This paper presents new LVDS I/O circuits with a high noise margin for use in highly parallel I/O environments. The proposed LVDS I/O includes transmitter and receiver parts. The transmitter circuits consist of a differential phase splitter and a output stage with common mode feedback(CMFB). The differential phase splitter generates a pair of differential signals which have a balanced duty cycle and $180^{\circ}$ phase difference over a wide supply voltage variation due to SSO(simultaneous switching output) noises. The CMFB output stage produces the required constant output current and maintains the required VCM(common mode voltage) within ${\pm}$0.1V tolerance without external circuits in a SSO environment. The proposed receiver circuits in this paper utilizes a three-stage structure(single-ended differential amp., common source amp., output stage) to accurately receive high-speed signals.

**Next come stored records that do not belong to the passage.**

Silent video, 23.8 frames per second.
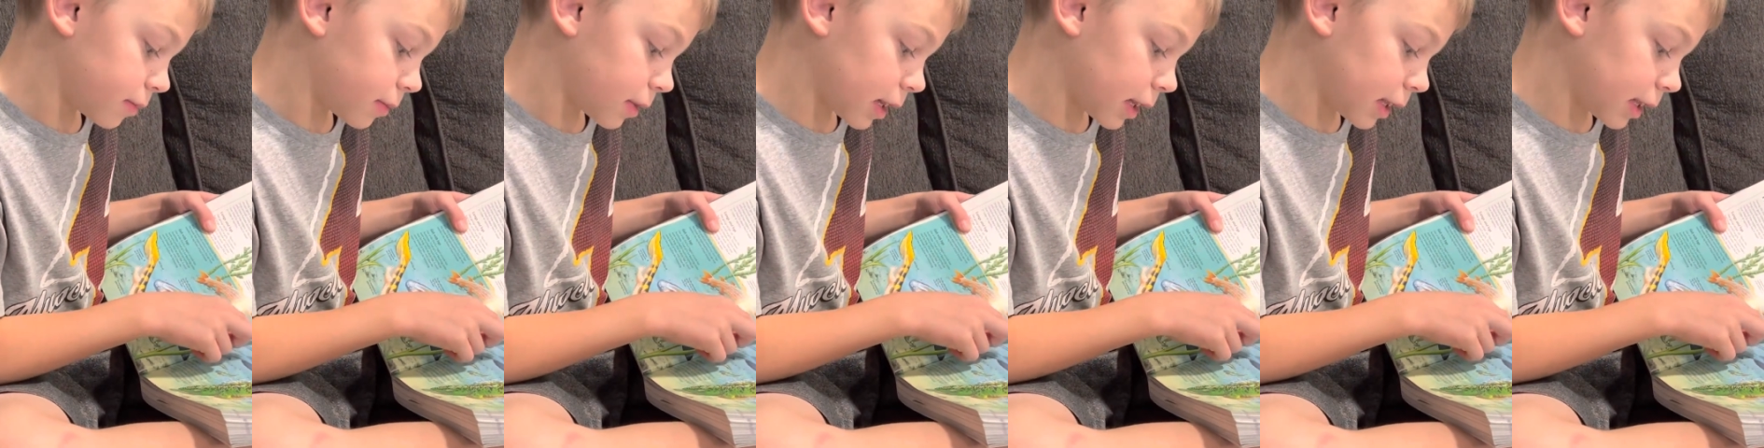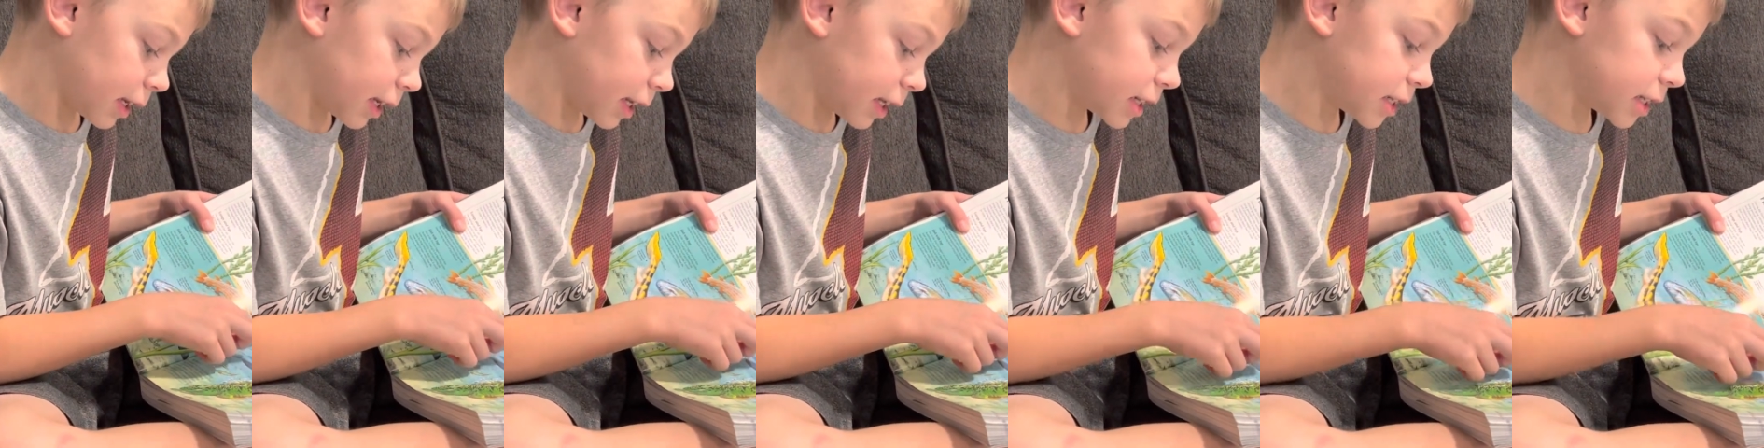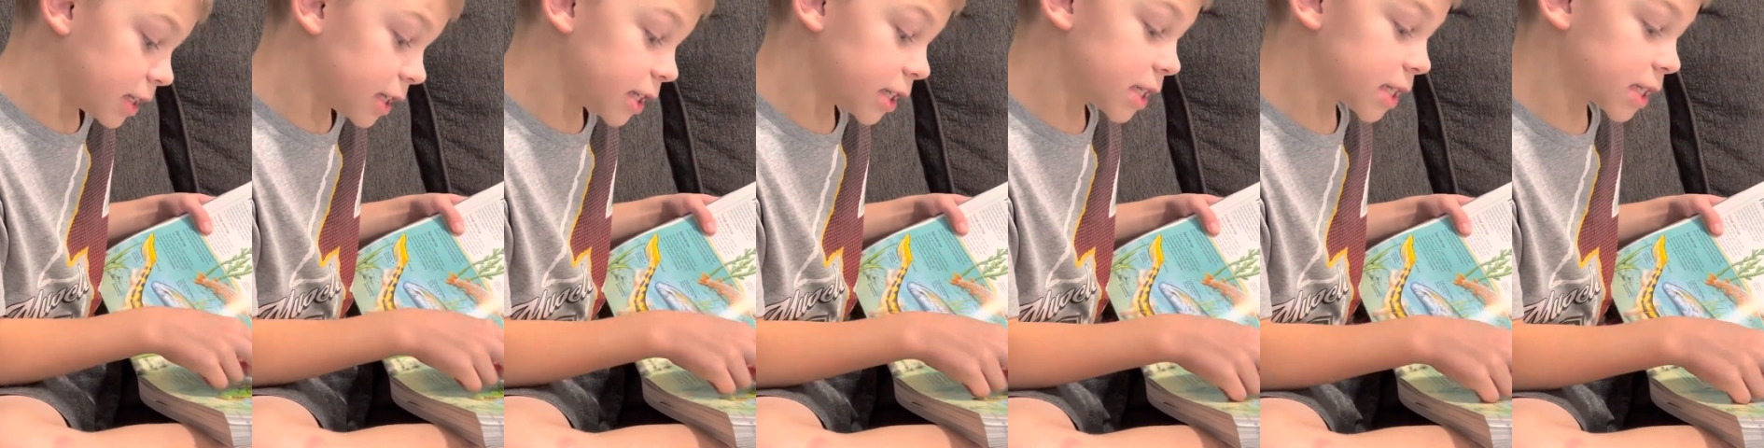It
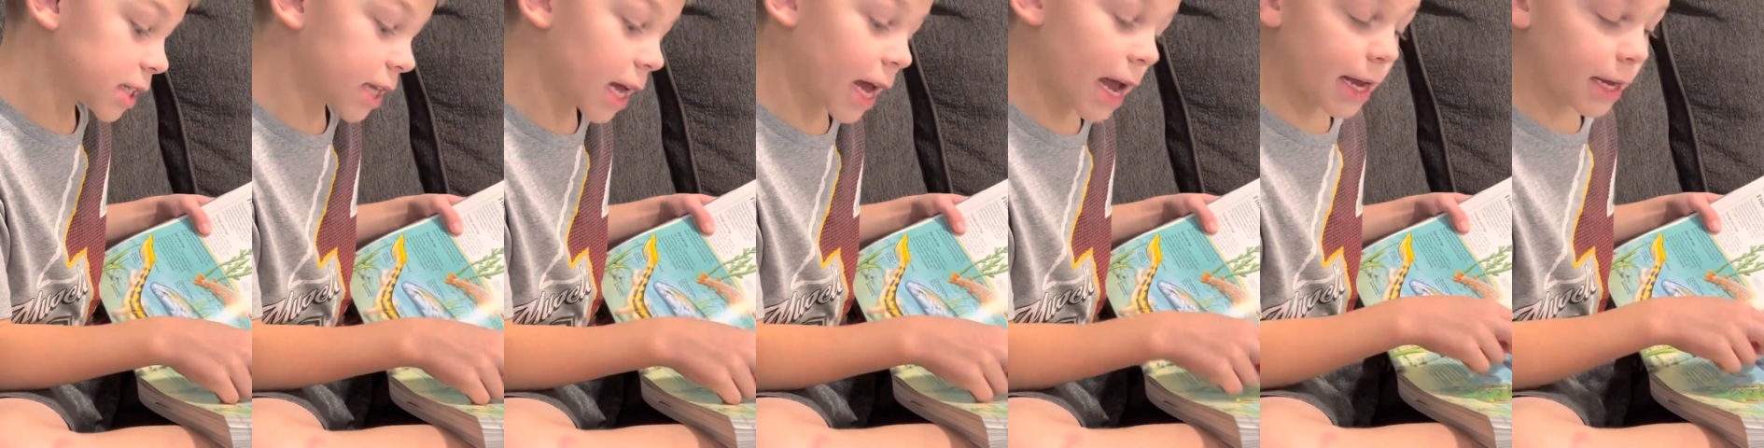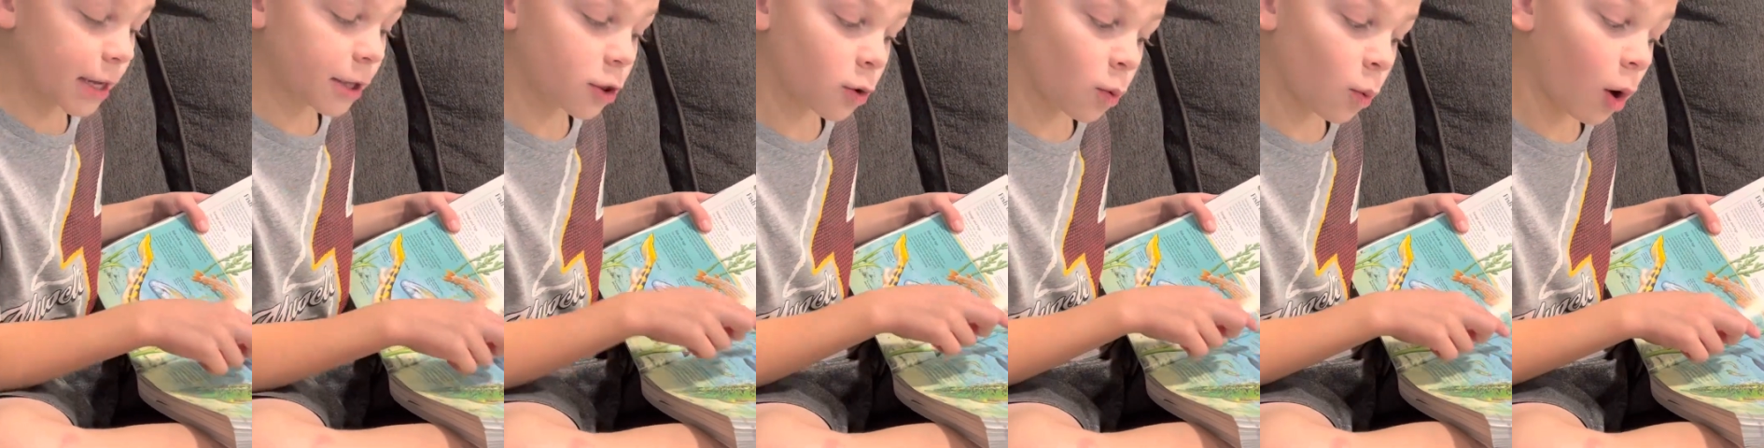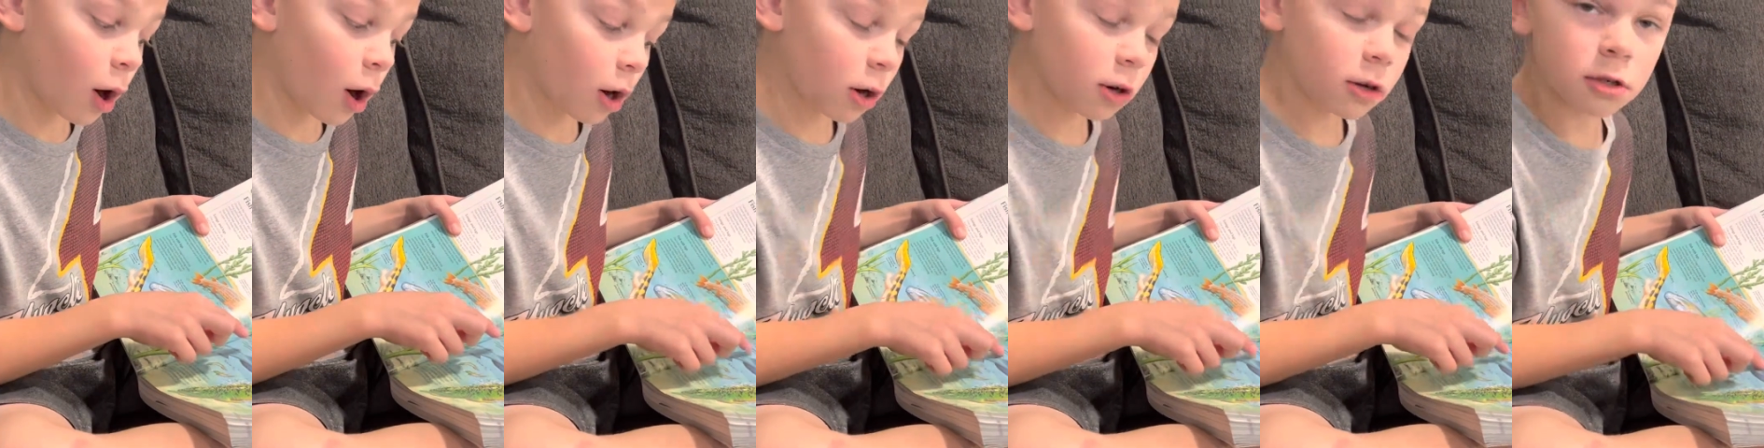needed to stay in the
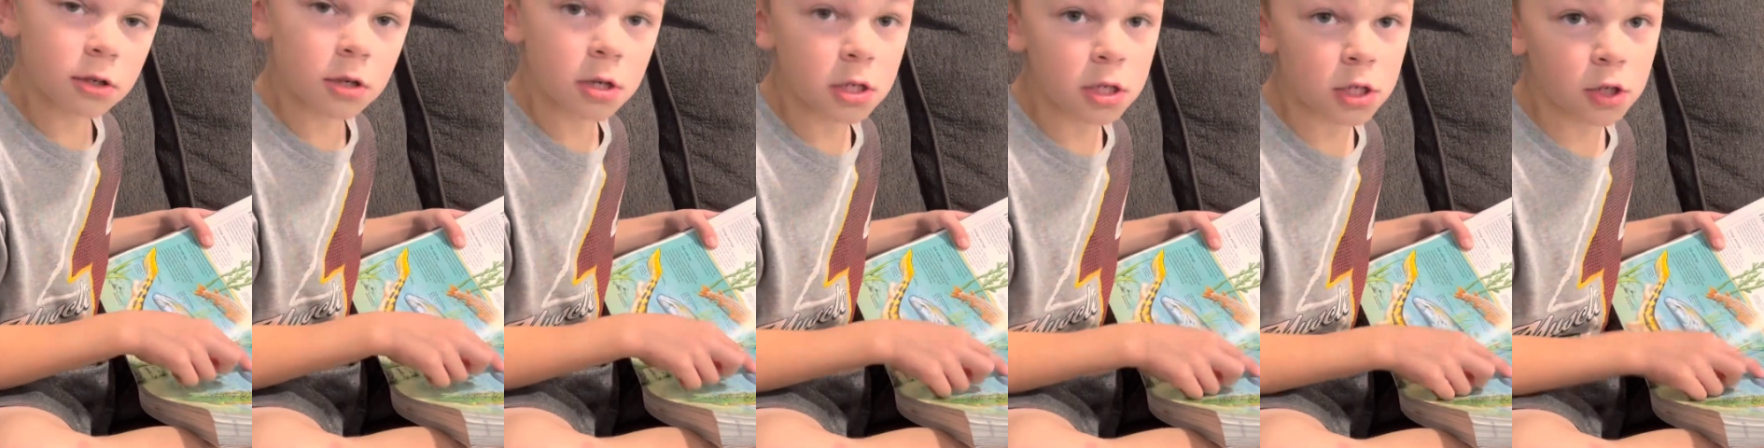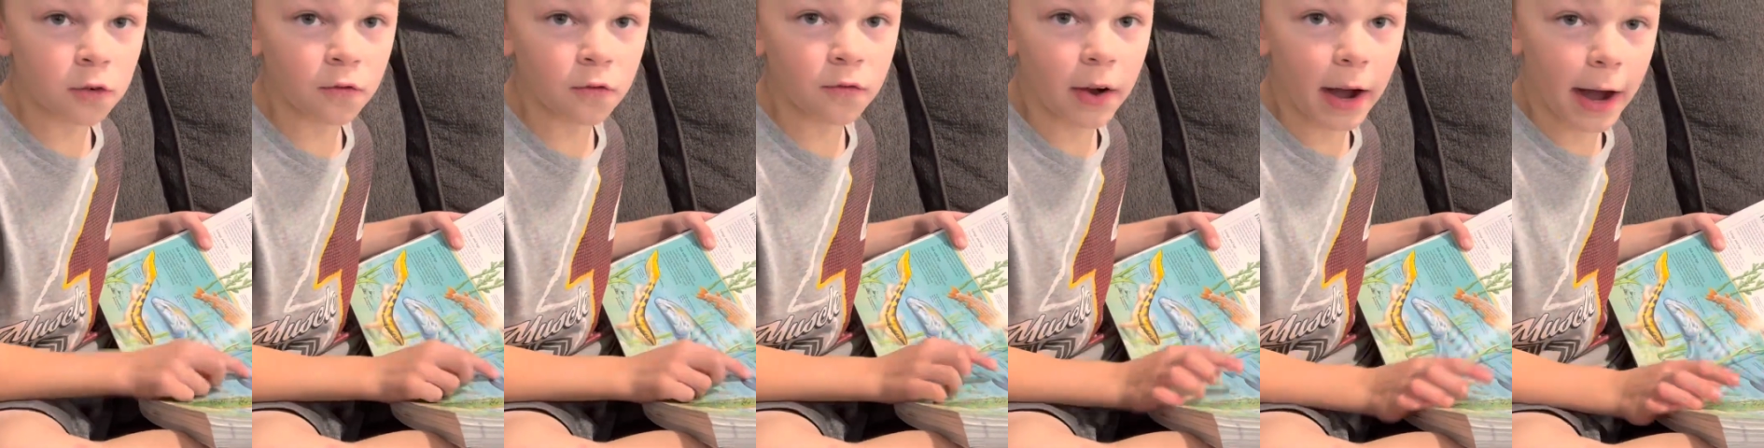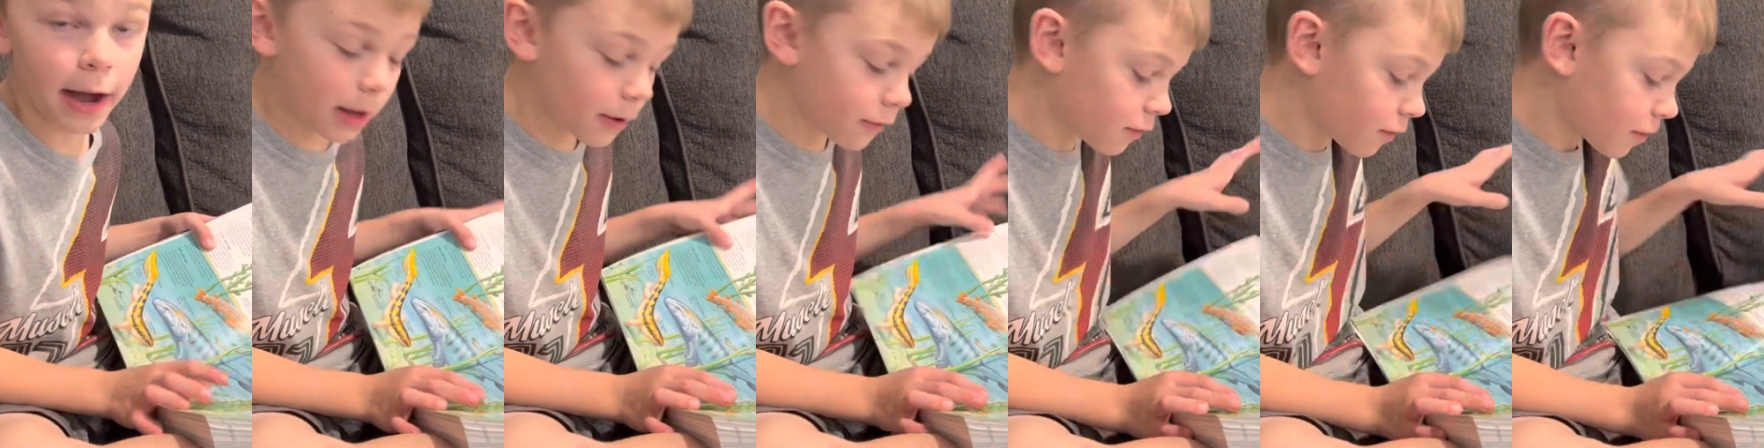water to
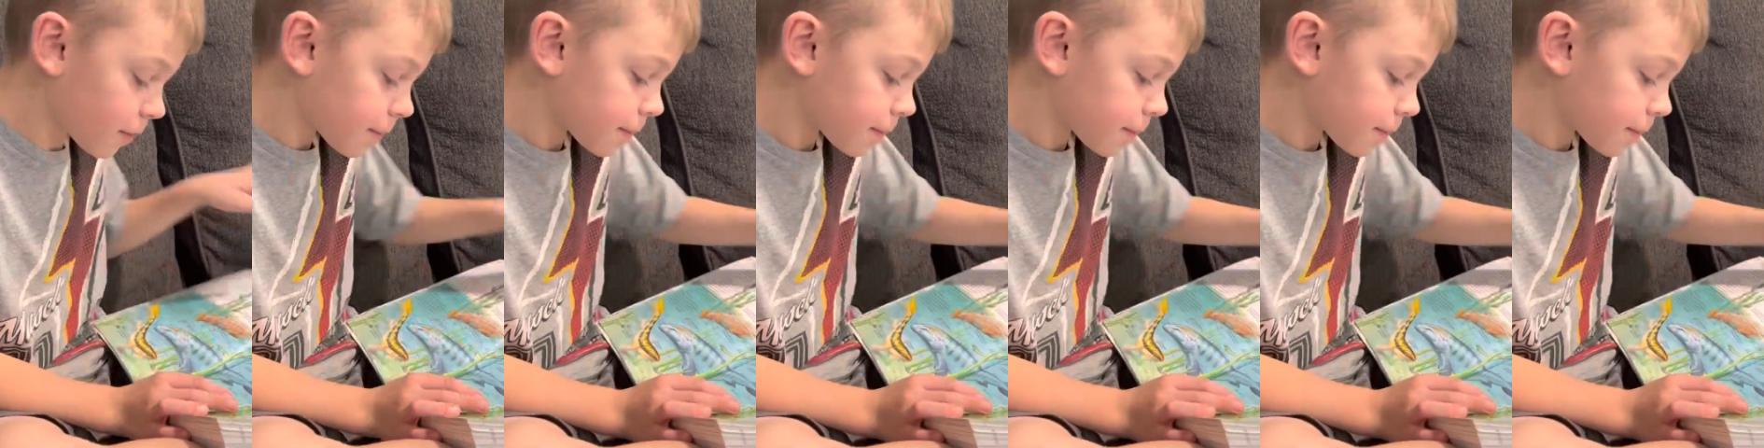survive.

The receiver part employs a very wide common mode input range differential amplifier(VCDA). As a result, the receiver improves the immunities for the common mode noise and for the supply voltage difference, represented by Vgdp, between the transmitter and receiver sides. Also, the receiver produces a rail-to-rail, full swing output voltage with a balanced duty cycle(50% ${\pm}$ 3%) without external circuits in a SSO environment, which enables correct data recovery. The proposed LVDS I/O circuits have been designed and simulated with 0.18um TSMC library using H-SPICE.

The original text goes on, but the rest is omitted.